Luckily Trump is fundamentally a coward, and Pence has some shred of integrity (or just sense), and the participants failed to galvanize a response from the more mainstream Trumpers. But if you want to talk about an "inadequate response": the gross incompetence of our bloated national security apparatus failing to do the only thing that justifies their existence really takes the cake; and I can't help but think all the Congressional hearings and hand-wringing and crocodile tears is a theatrical distraction from that institutional failure.
Discord is missing, a lot of talk before Jan 6th happened there too. Maybe they already cooperated in better faith?
Ever heard of the McCarthy hearings? We went from "everyone we don't like must be a communist" to "everyone who says people cheat at elections is spreading misinformation." This pearl-clutching over "misinformation" is tiresome and pathetic.
We have a First Amendment... but if you run a platform that does not even use the First Amendment, you'll get subpoenaed and harassed.
In theory, I ran a platform that protected everything the First Amendment did, and protected nothing that the Amendment did not protect, I should be legally in the clear.
But I'm not going to attempt such a thing - because it's clear Congress would do the ultimate shakedown.
How to misunderstand the situation 101: bring the first amendment into the discussion when that’s not what the discussion is about.
Let me break this down for you: you host a weekly poker night. My buddies and I come and during these nights plan a crime. We than carry out a crime and get arrested. The investigators come to you and ask “what did those guys talk about at your poker nights?” You say “poker stuff”. They subpoena you to get a better answer. Where in all of this did the first amendment come into play?
> They subpoena you to get a better answer
Sure except the subpoena in question was not actually about records of conversations that the rioters had, it was about efforts FB did/didn't take to discount election misinformation.
Election misinformation is covered by free speech.
> Election misinformation is covered by free speech.
In the same way as yelling “fire” in a theater.
So? Illegal the legal according to then overruled by SCOTUS, and widely misunderstood when it’s used as a reference?
> In the same way as yelling “fire” in a theater.
Not at all? There's a clear moral (and certainly legal) dividing line between the two.
But this subpoena has nothing to do with the first amendment, they're demanding for more records, not levying a penalty for not removing these people.
Not necessarily. The First Amendment is implicated if the federal government is trying to get these companies to act on their behalf and censor speech.
Right, but this subpoena isn't doing that. The 'inadequate response' in the title of the post is referring to the companies' response to congress' request for data, not saying the companies' response to the speech on their platform was inadequate.
Yes, I understand that. My point is that many in Congress want these companies to preemptively censor what happens on their platforms and these subpoenas is an attempt to build that case.
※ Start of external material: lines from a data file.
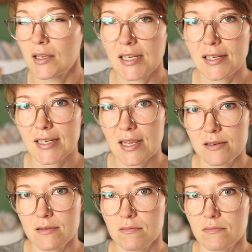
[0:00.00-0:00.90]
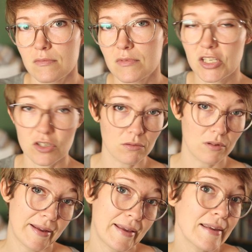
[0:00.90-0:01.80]
80-10-10? Did you
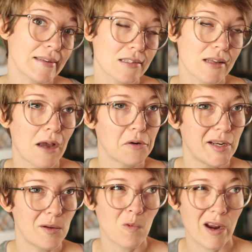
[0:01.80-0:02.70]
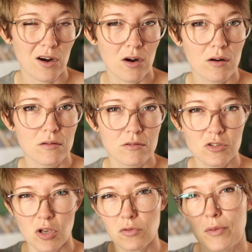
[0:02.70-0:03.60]
like it? How did it wear?
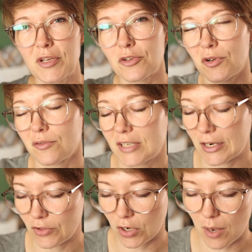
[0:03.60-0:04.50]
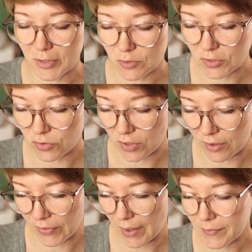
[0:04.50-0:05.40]
So let me know down in the comments what you thought
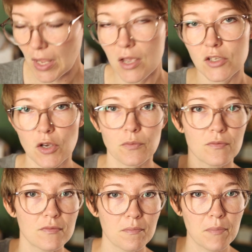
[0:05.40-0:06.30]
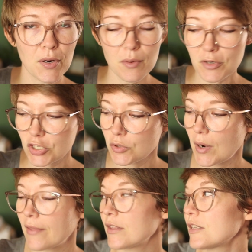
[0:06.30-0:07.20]
of that. So pair number 2,
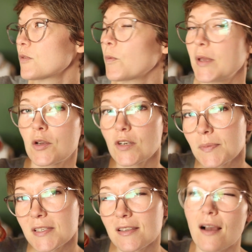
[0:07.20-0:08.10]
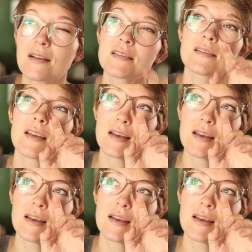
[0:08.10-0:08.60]
and these will be Christmas socks.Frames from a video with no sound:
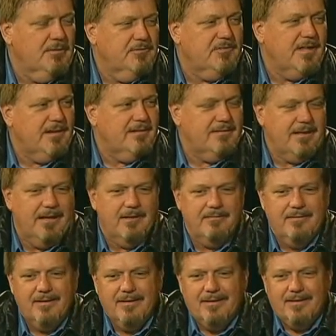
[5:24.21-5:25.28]
He was out of
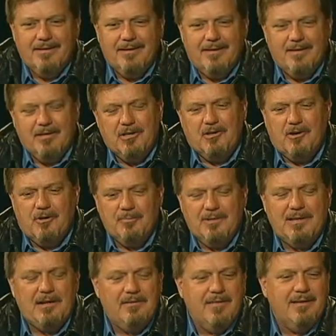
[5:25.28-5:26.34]
town. He called me thereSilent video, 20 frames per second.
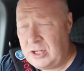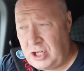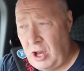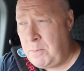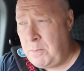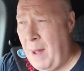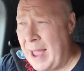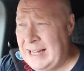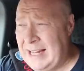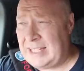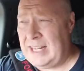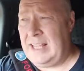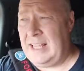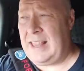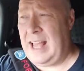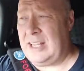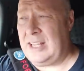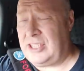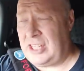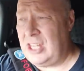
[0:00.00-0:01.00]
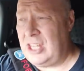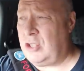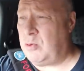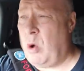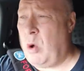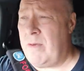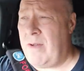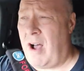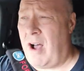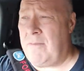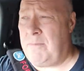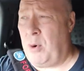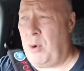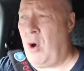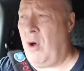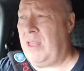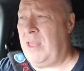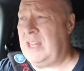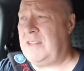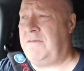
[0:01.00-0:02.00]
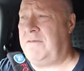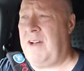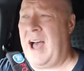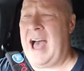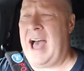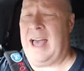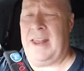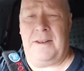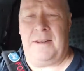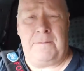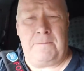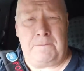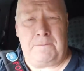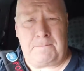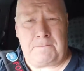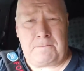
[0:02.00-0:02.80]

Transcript: so basically then, since when I bought this van,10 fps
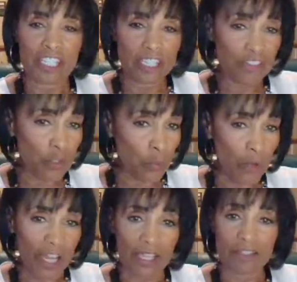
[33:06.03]
give it
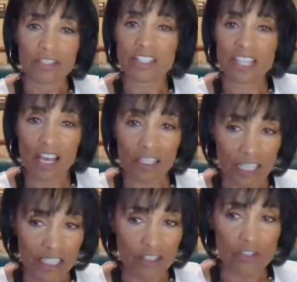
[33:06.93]
away,
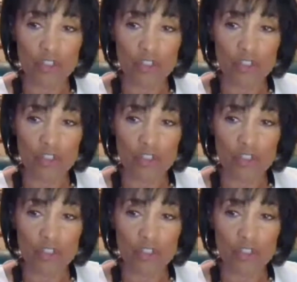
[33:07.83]
sell it,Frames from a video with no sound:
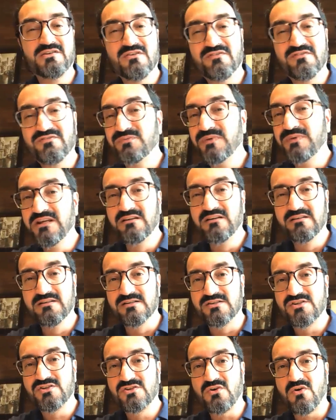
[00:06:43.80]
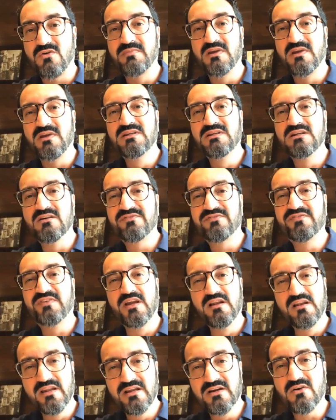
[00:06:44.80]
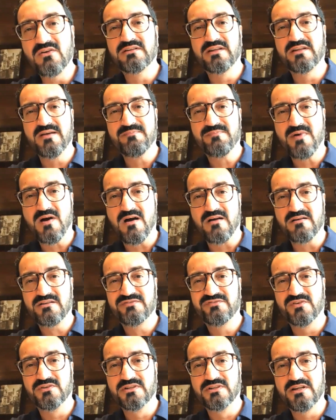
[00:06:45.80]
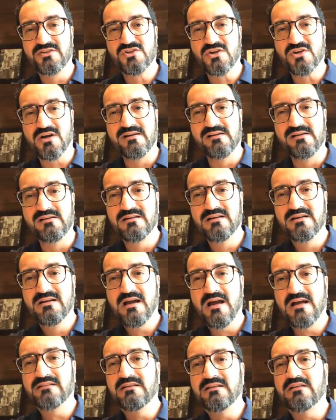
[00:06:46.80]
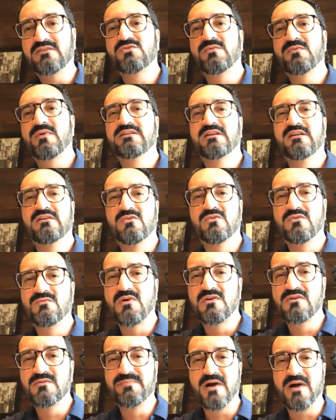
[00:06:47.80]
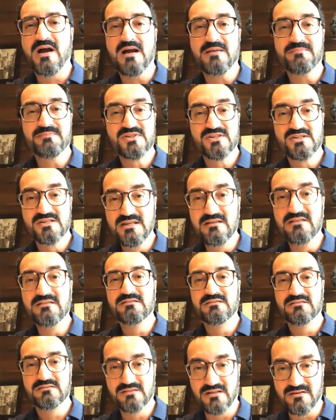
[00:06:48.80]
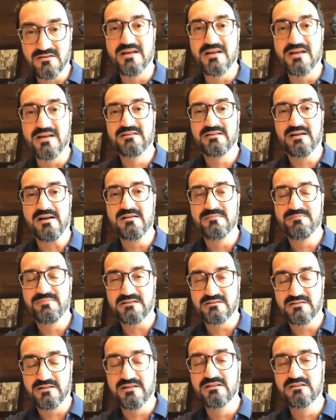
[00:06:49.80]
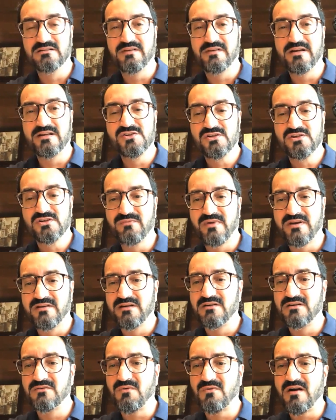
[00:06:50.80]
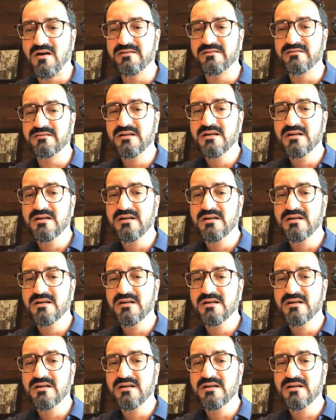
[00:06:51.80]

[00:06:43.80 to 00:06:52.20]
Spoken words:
of weakness or maybe a failing on their part for their child. And that's why they don't want to perhaps seek the right help and the intervention when required.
You have the first amendment right to talk about crimes you are planning, but the government still gets to use what you said against you if you actually commit that crime.
Seditious conspiracy is a crime in itself
What do Twitter and Reddit have to do with the first amendment?
If you assume the companies are operating in a vacuum, probably nothing. If the government is trying to influence a private company what rules to use for moderation then the lines are blurred.
As other have said, this is a bit different then that since it's an investigation but I'm sure you can find some examples from the past years of politicians and government officials trying to influence moderation policies for better or worse.